(WORK INSTRUCTIONS)
Pictures do not belong in the copy; restate the records below word for word.
________
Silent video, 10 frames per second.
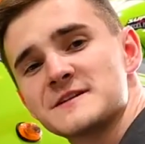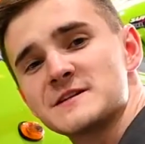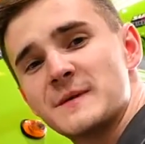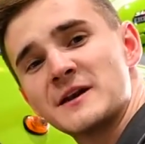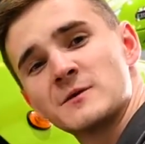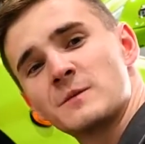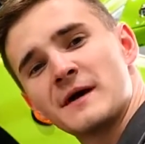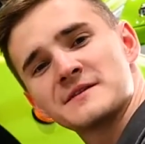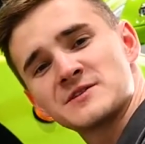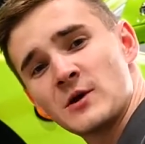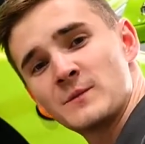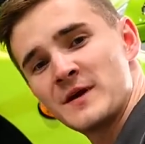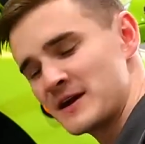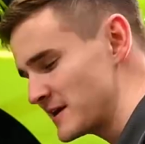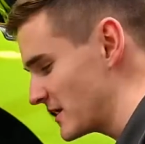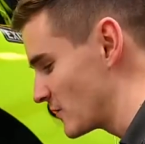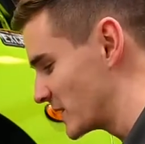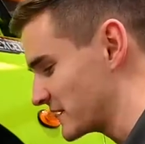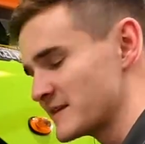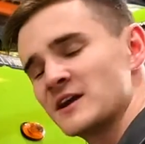suspended by the top mount,
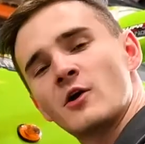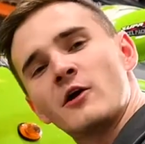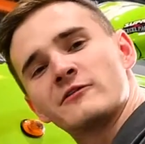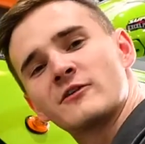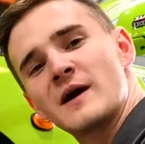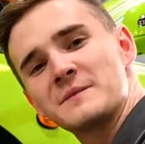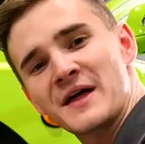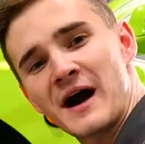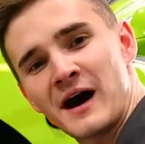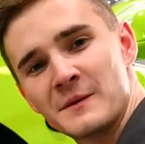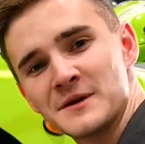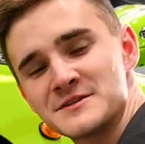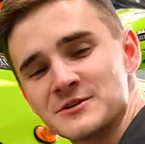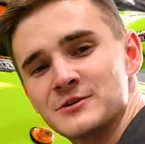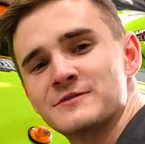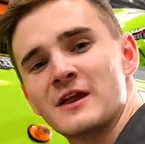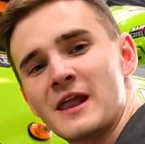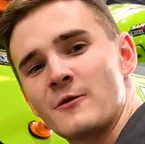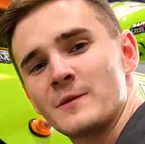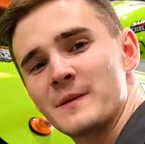we can then offer up the hub to the
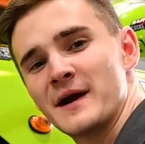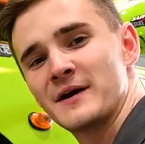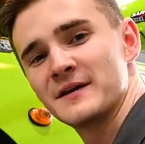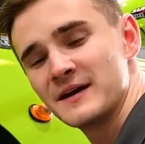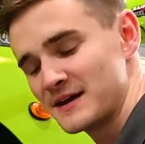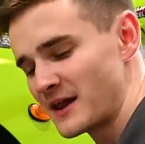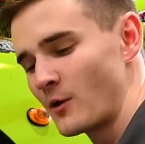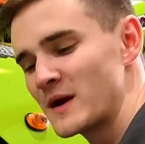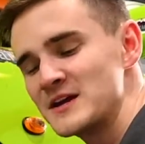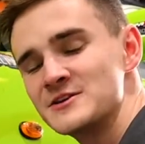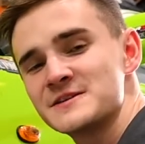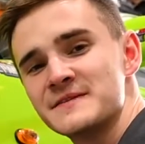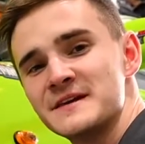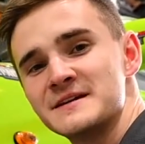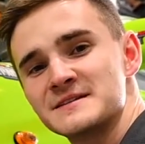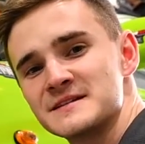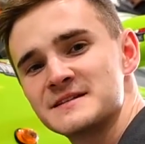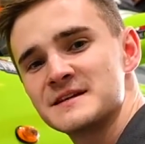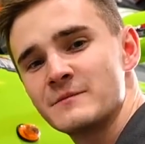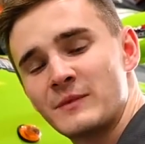lower mount. Now we're using the
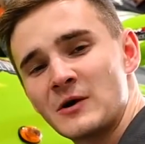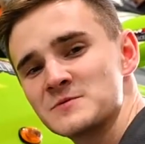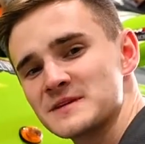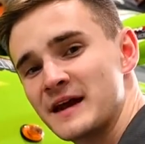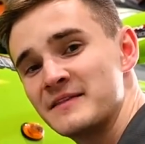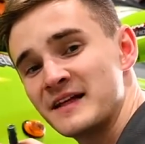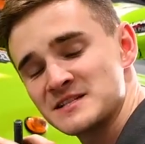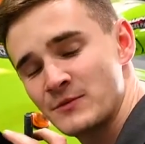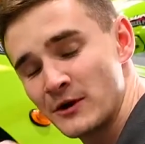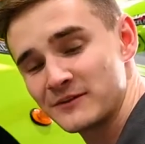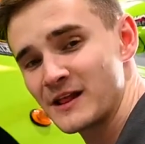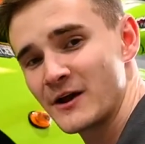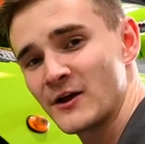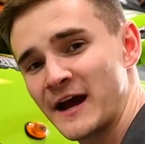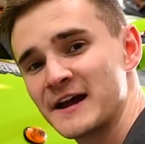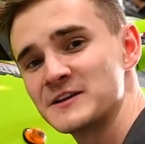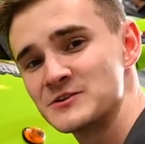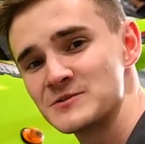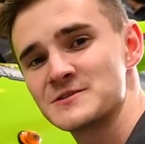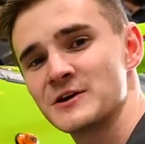existing bolts and that's perfectly okay to
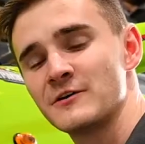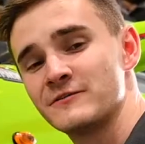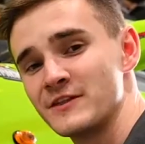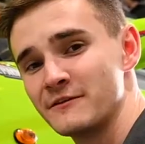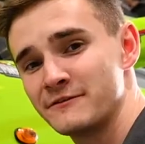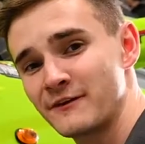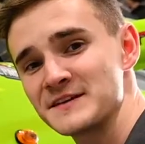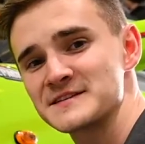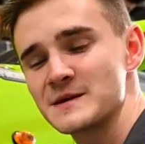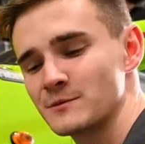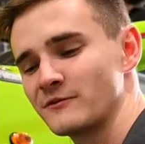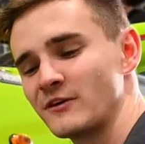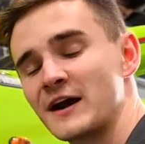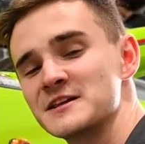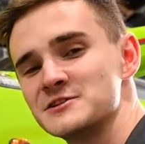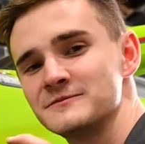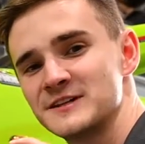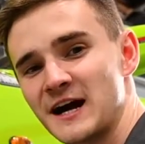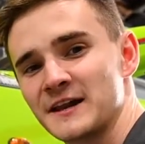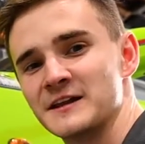do so for the fronts, provided you've
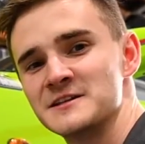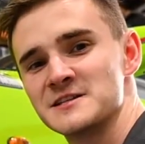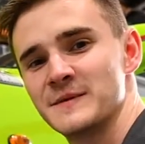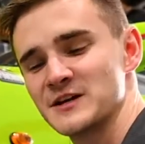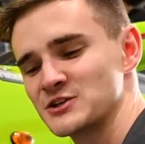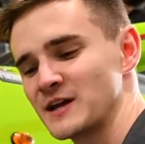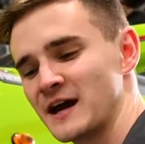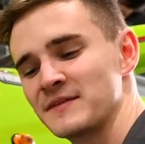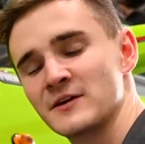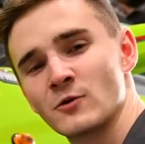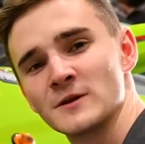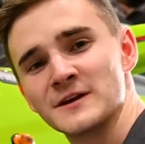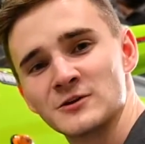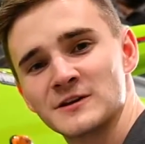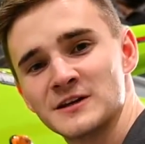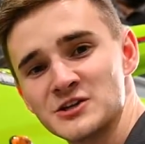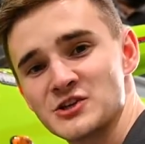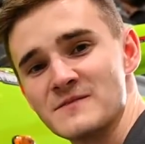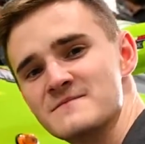done an inspection and they're all in good condition.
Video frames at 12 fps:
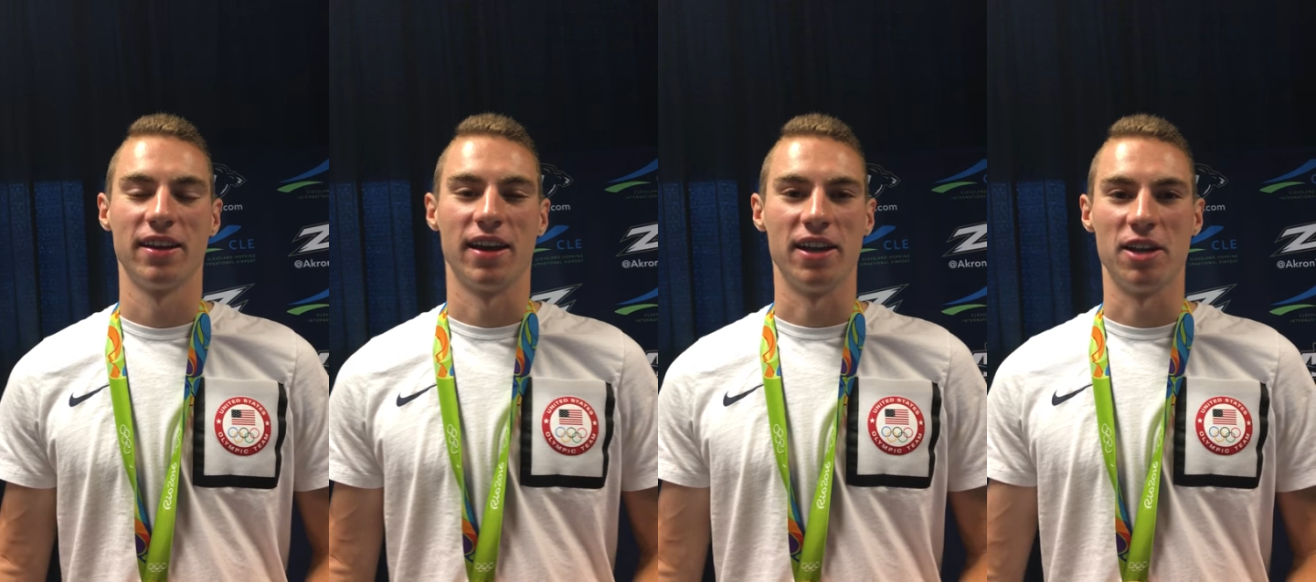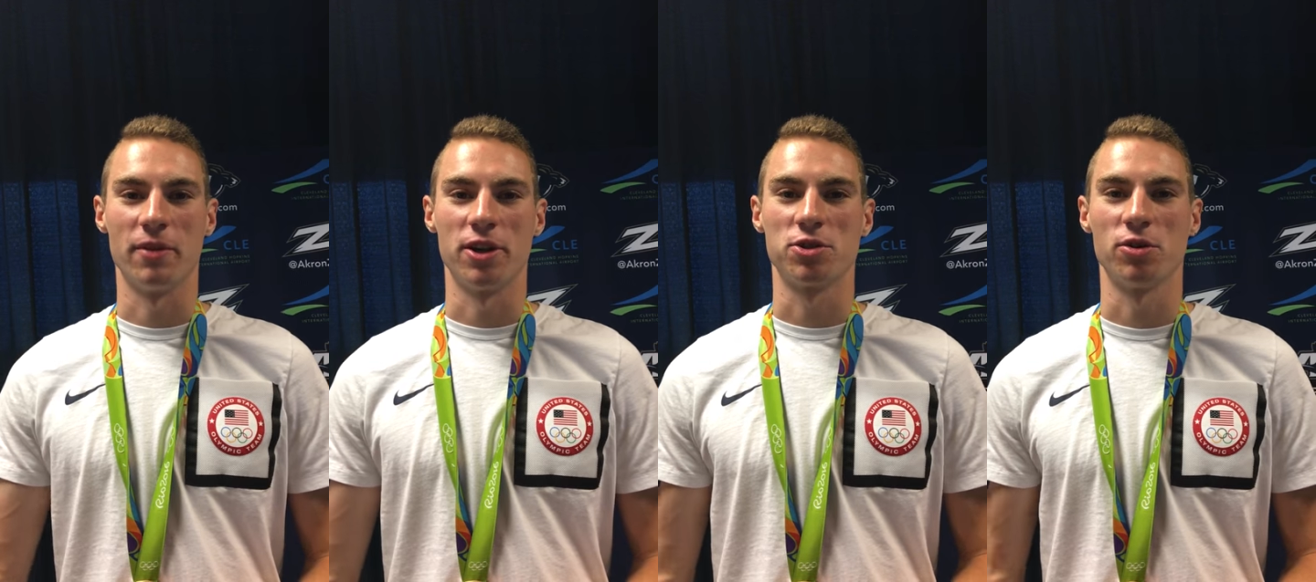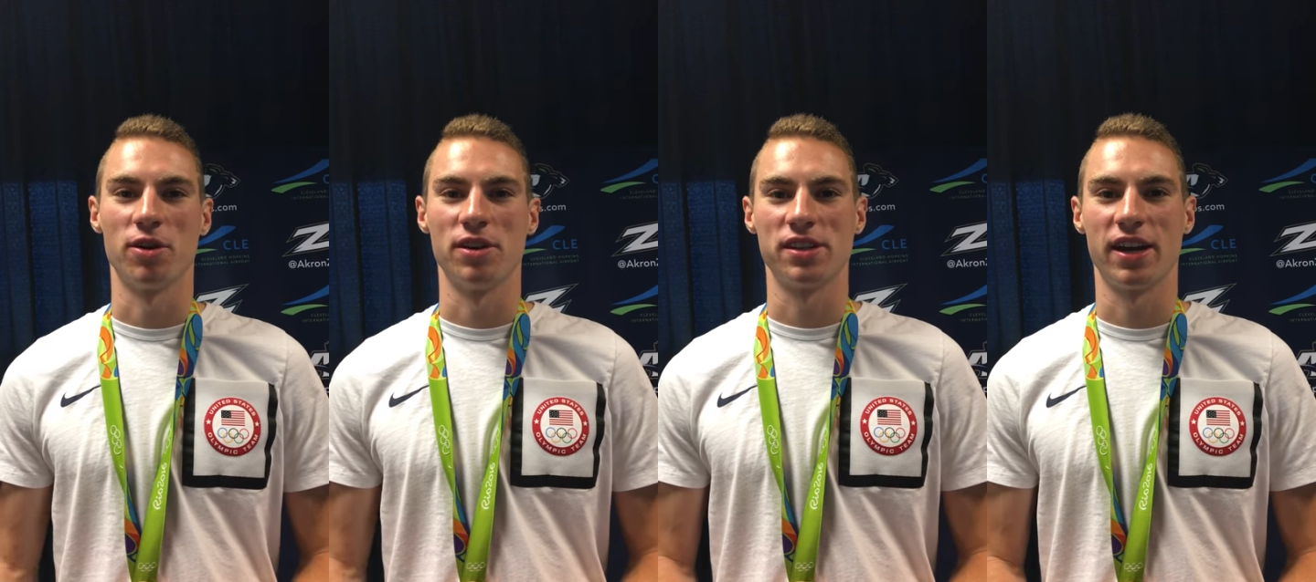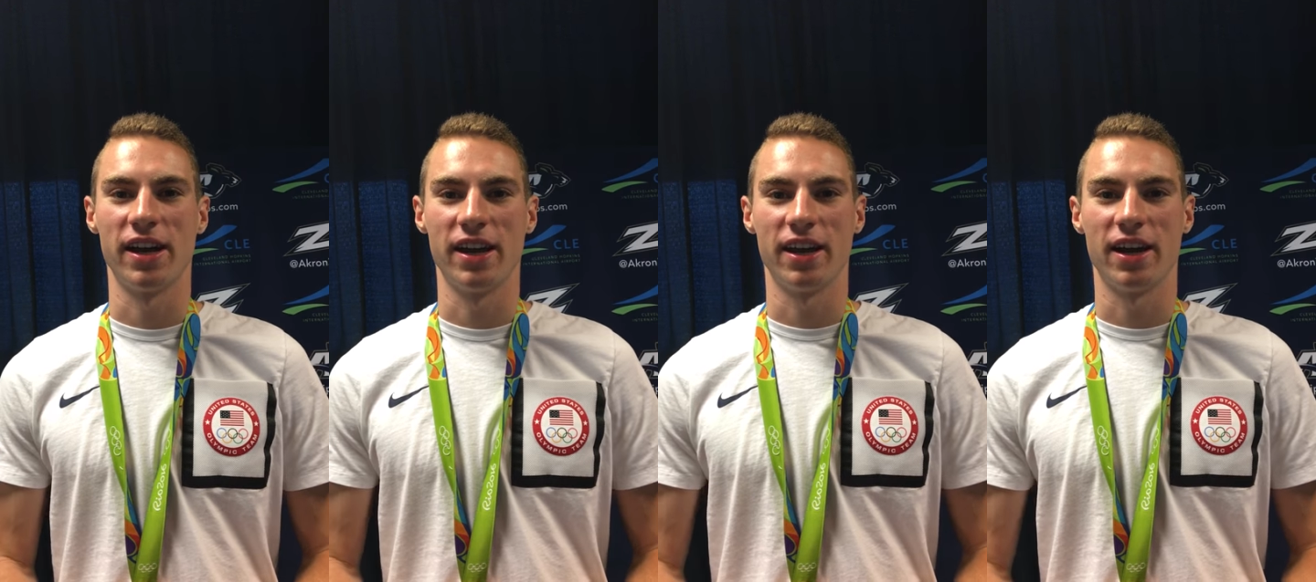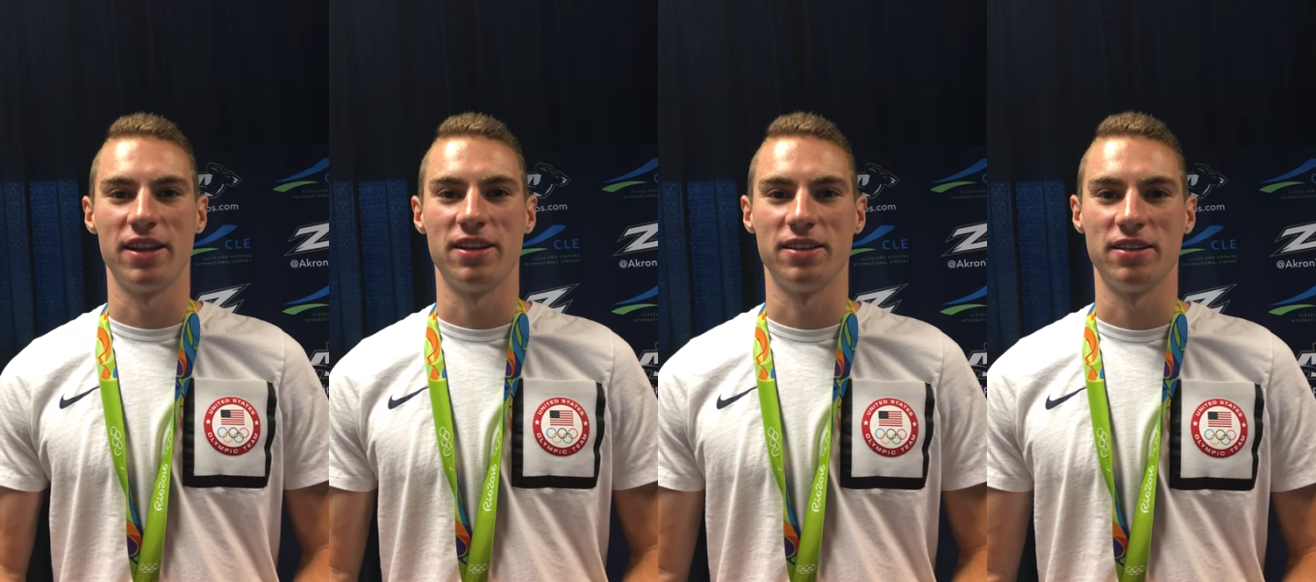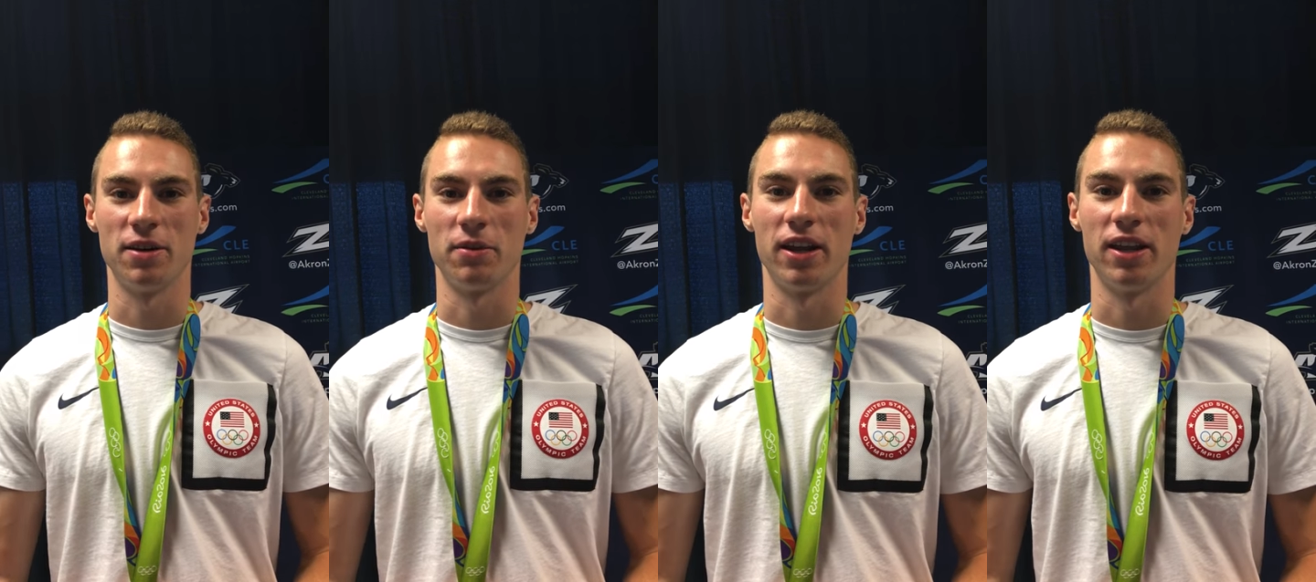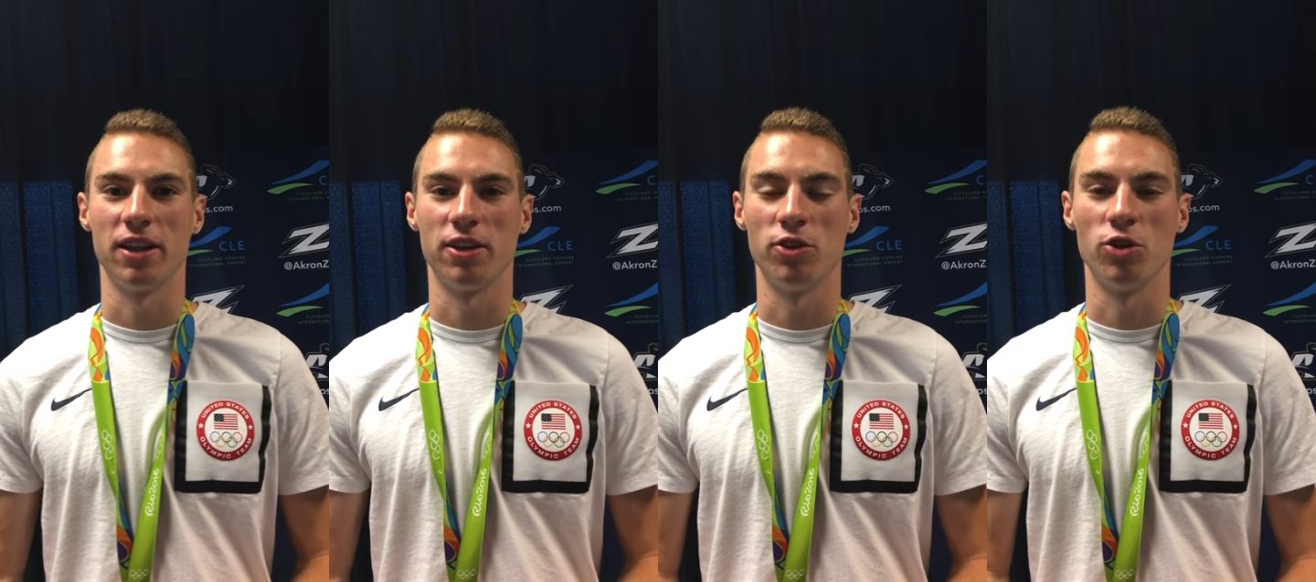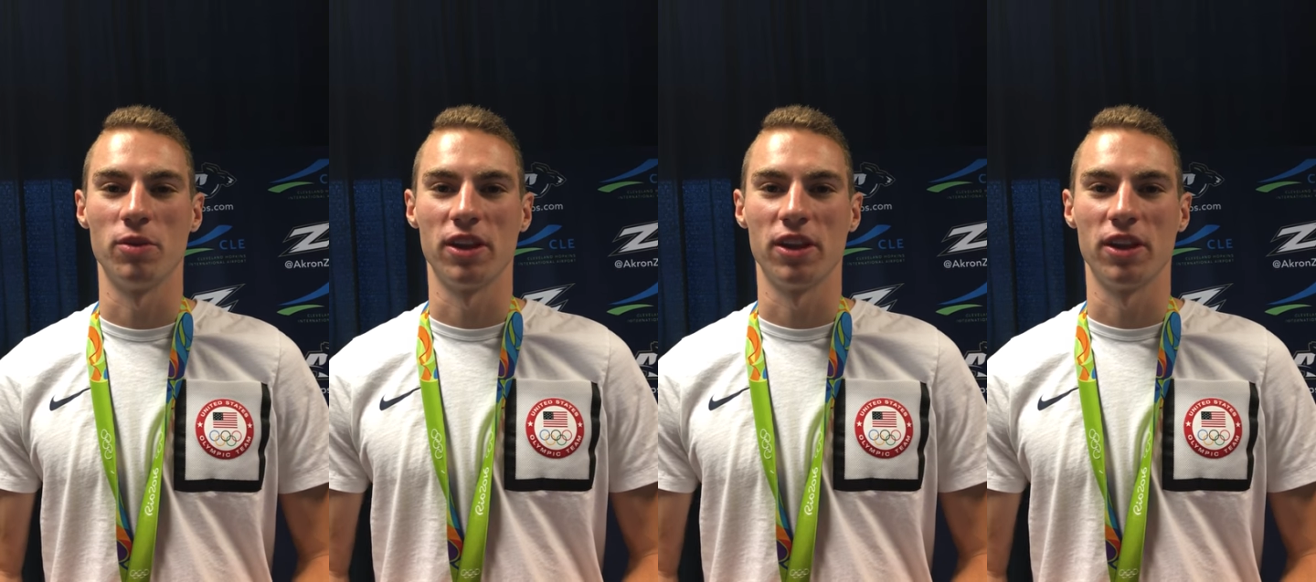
I did my chores, I, I did what I needed to do.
________
(RESULT FOR THIS EXERCISE)
Silent video, 10 frames per second.
suspended by the top mount,
we can then offer up the hub to the
lower mount. Now we're using the
existing bolts and that's perfectly okay to
do so for the fronts, provided you've
done an inspection and they're all in good condition.
Video frames at 12 fps:
I did my chores, I, I did what I needed to do.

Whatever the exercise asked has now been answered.